Which brings us to the injury itself and the rehabilitation process.
According to Wright, the Spurs handed over control of Kawhi’s injury to his group back in August of last season when Leonard complained of pain from the rehabilitation exercises that the Spurs were putting him through to treat his quad. While it was reported at various points throughout the season that Spurs’ doctors were with Kawhi in New York during his rehab process, it appears that they had no input whatsoever on the treatment that Kawhi’s doctors were putting him through, which is when we can slot the story of Kawhi’s people moving him to a different part of the building when Spurs’ brass arrived.

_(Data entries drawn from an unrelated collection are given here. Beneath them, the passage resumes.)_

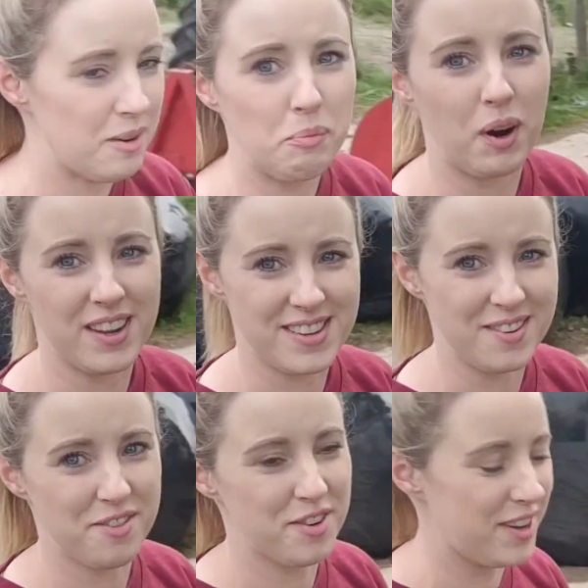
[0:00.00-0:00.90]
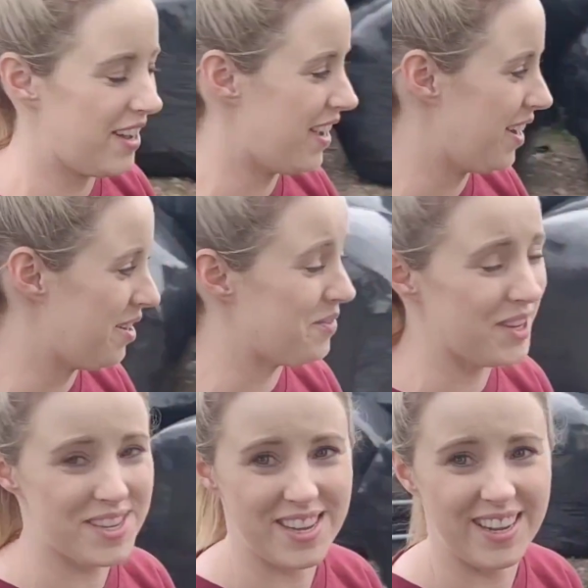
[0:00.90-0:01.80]
impressive, I
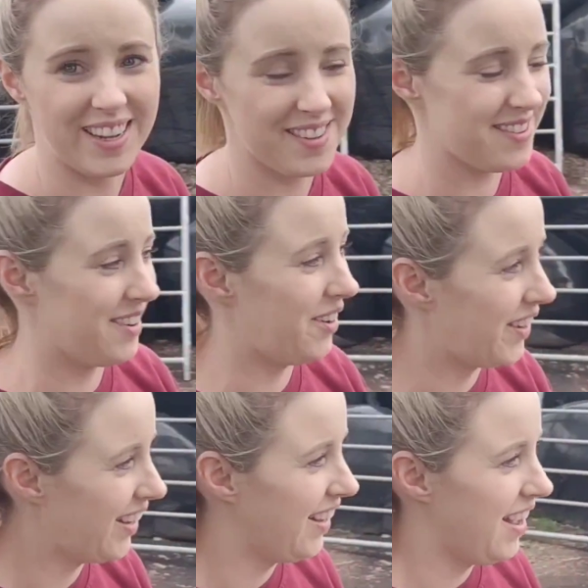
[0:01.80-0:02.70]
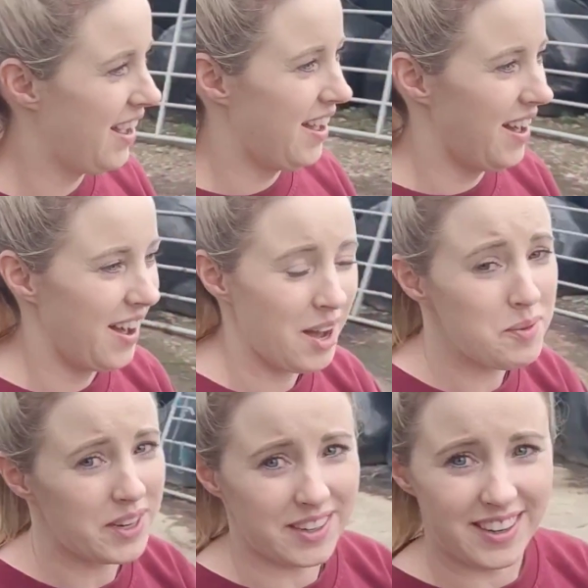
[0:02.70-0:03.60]
must say. So I
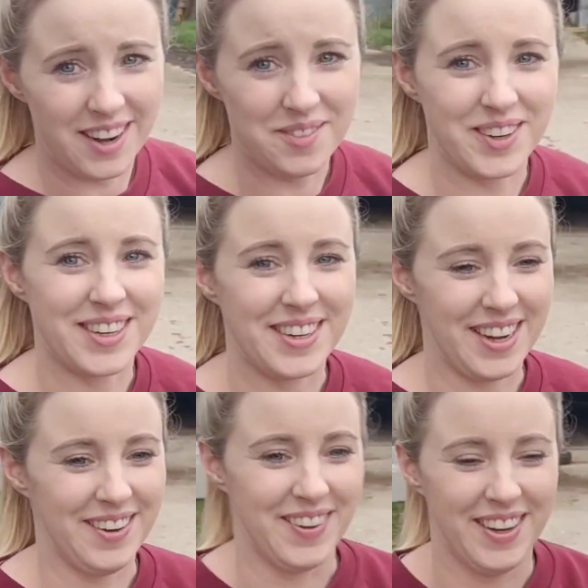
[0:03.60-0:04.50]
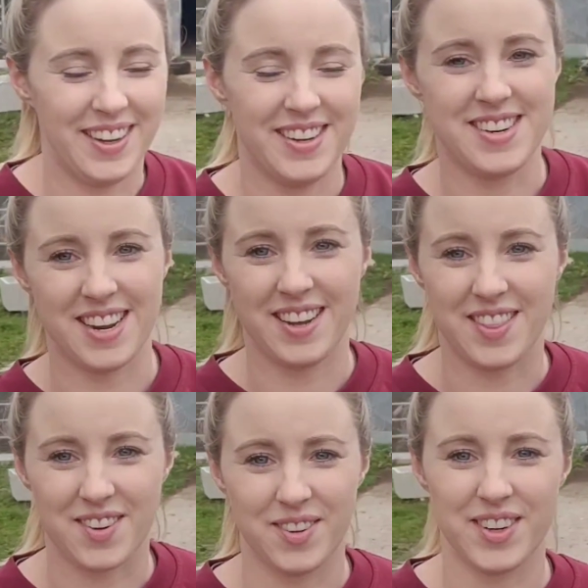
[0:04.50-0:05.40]
better get on with it now and
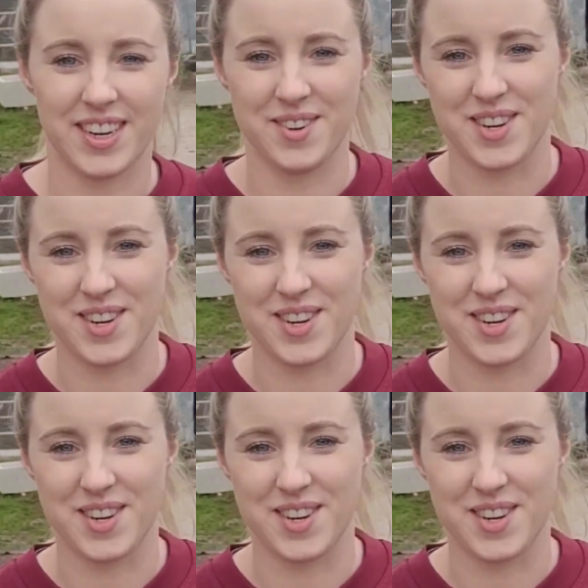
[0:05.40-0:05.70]
throw it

“Think about this, you go through the entire season, and Pop was asked these questions over and over and over again and I don’t think people realize this: Pop didn’t have any answers because the whole rehab process was out of his hands, he didn’t know anything. So when he’s saying, ‘You’ll have to ask his group,’ it’s not that he’s taking shots at Kawhi and his people its that he doesn’t know.”
The last few weeks have brought a new phrase into the equation when discussing a potential Spurs-Lakers trade for Leonard: Godfather offer.The Spurs want a king’s ransom back in return for their superstar, and Wright detailed what he heard they were looking for from Magic Johnson, while also acknowledging that it is unlikely the Spurs get back what they desire:
“From what I heard the Spurs wantedBrandon Ingram, Kuzma, Hart and 3 picks. But i talked to someone else and they were like, ‘No I heard 4 picks,’…Teams are not going to do that deal, and as the summer progresses I think teams are going to be less likely to do that type of deal and the Spurs are going to have to reel back what their demands are at this point.”

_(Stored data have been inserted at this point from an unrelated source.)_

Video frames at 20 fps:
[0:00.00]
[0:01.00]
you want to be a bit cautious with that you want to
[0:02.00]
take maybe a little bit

Going forward, it appears that there is uncertainty with what will happen with Leonard and the franchise, even among higher ups in the organization:
“Even right now, as we speak, the Spurs STILL don’t know what they want to do with him. I’ve had conversations in the last couple days with very high ranking Spurs’ officials and they do not know. They don’t know if and when a trade is going to happen, they don’t know if they’re going to keep him and trying to work it out. Now their preference is to keep him and try to work out it.”
Wright points out that there is a certain 221 million dollar super max extension that could clear all this up, at least for the moment, but after the year the Spurs just had dealing with this situation, they are fully aware of the risks that would come with handing over 30% throughout the next 5 years of their cap to Leonard:
“My guy told me, ‘Hey i bet if we put that big check in his face, everything will work out.’ And my response to that was, “Ok that’s cool, it’ll be all kumbaya for a couple months, but what happens if Uncle Dennis or Kawhi decides they wanna pull this same stuff from his past season?”
This would appear to confirm that the Spurs have yet to even offer the super max extension, acknowledging that it is a massive gamble to give up that much money and cap space on a player and his group that seemingly has become unpredictable and unhinged.
In the end, Wright believes the Spurs are at a point where they will do what is best for them, not for Kawhi. Much like this entire drama has been all year though, do not expect a timetable to lay it all out for us.